▶ What you will do
In the material below, find the line containing "[5:26.52-5:27.52]" and the line containing "[5:34.52-5:34.97]". Output those two lines and all lines between them exactly, without pictures.

▶ Material provided
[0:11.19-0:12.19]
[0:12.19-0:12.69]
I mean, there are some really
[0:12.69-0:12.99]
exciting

---

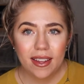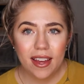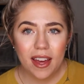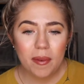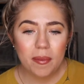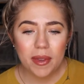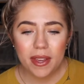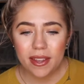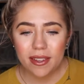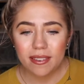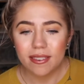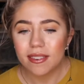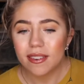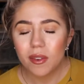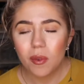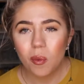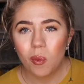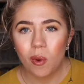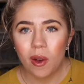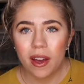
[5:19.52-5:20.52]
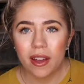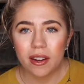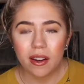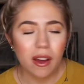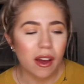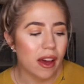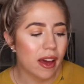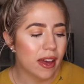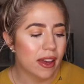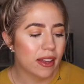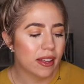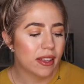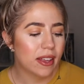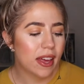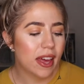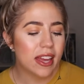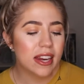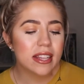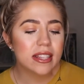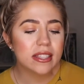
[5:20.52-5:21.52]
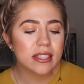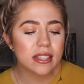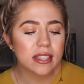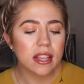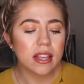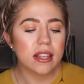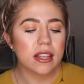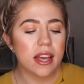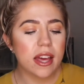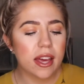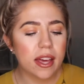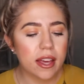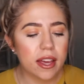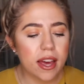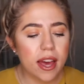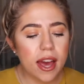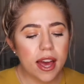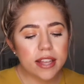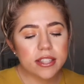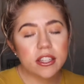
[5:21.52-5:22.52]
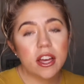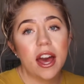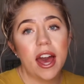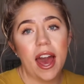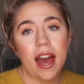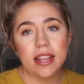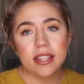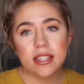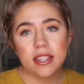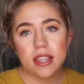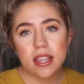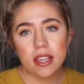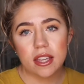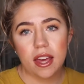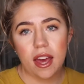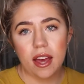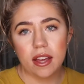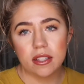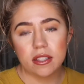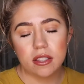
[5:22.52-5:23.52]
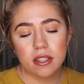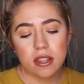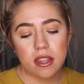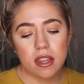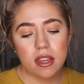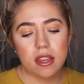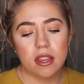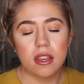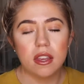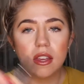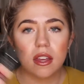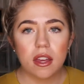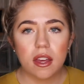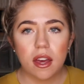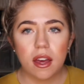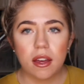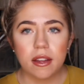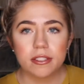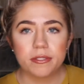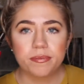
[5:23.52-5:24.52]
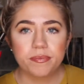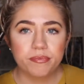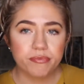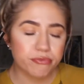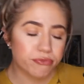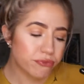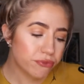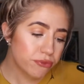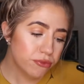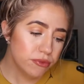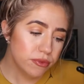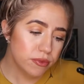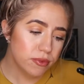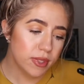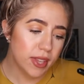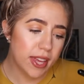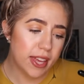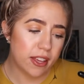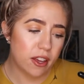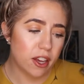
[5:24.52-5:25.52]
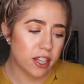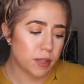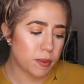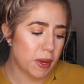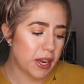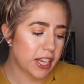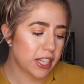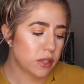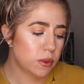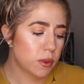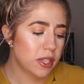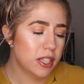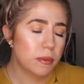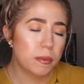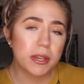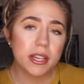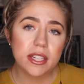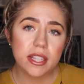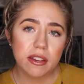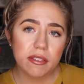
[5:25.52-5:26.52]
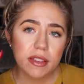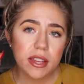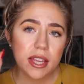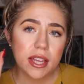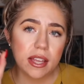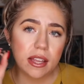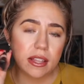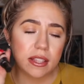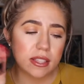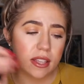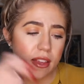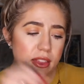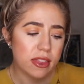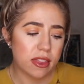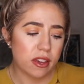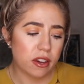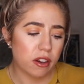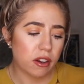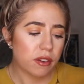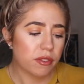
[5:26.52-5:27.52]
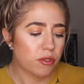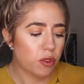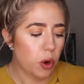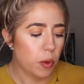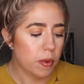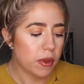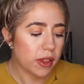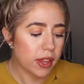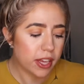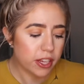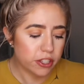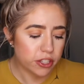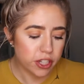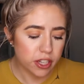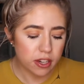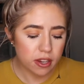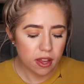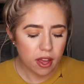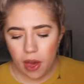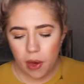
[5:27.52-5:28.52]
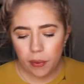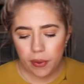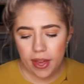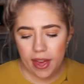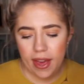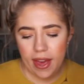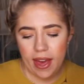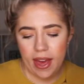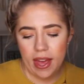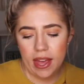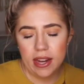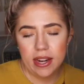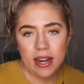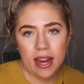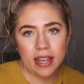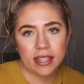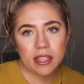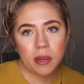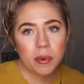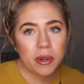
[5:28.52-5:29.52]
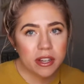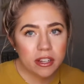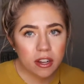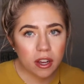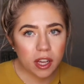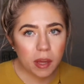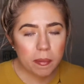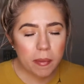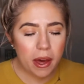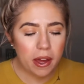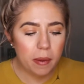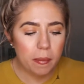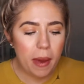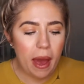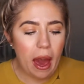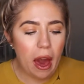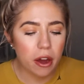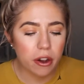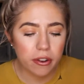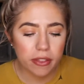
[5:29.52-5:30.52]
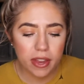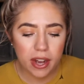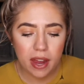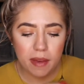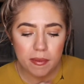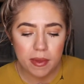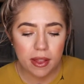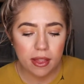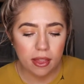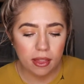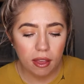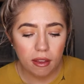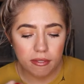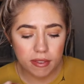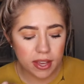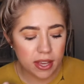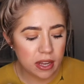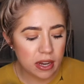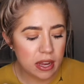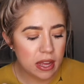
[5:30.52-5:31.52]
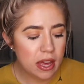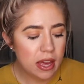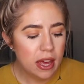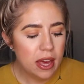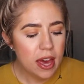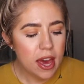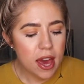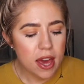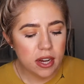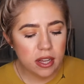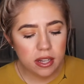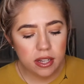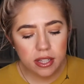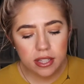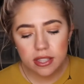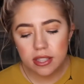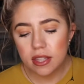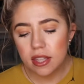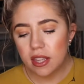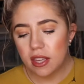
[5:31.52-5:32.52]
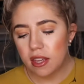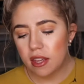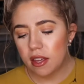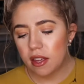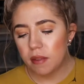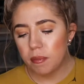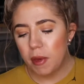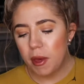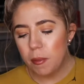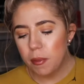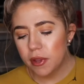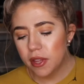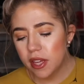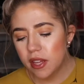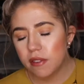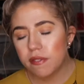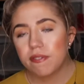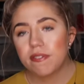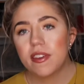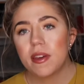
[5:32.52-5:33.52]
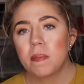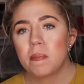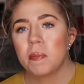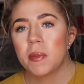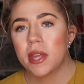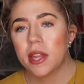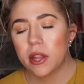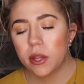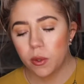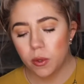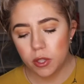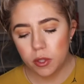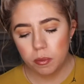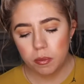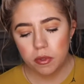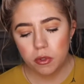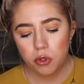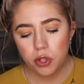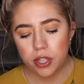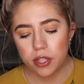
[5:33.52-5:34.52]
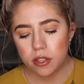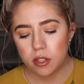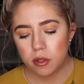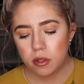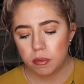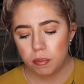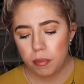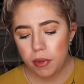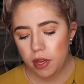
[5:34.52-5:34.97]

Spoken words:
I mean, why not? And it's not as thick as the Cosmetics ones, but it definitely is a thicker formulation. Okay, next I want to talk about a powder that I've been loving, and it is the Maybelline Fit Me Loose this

▶ Written reply
[5:26.52-5:27.52]
[5:27.52-5:28.52]
[5:28.52-5:29.52]
[5:29.52-5:30.52]
[5:30.52-5:31.52]
[5:31.52-5:32.52]
[5:32.52-5:33.52]
[5:33.52-5:34.52]
[5:34.52-5:34.97]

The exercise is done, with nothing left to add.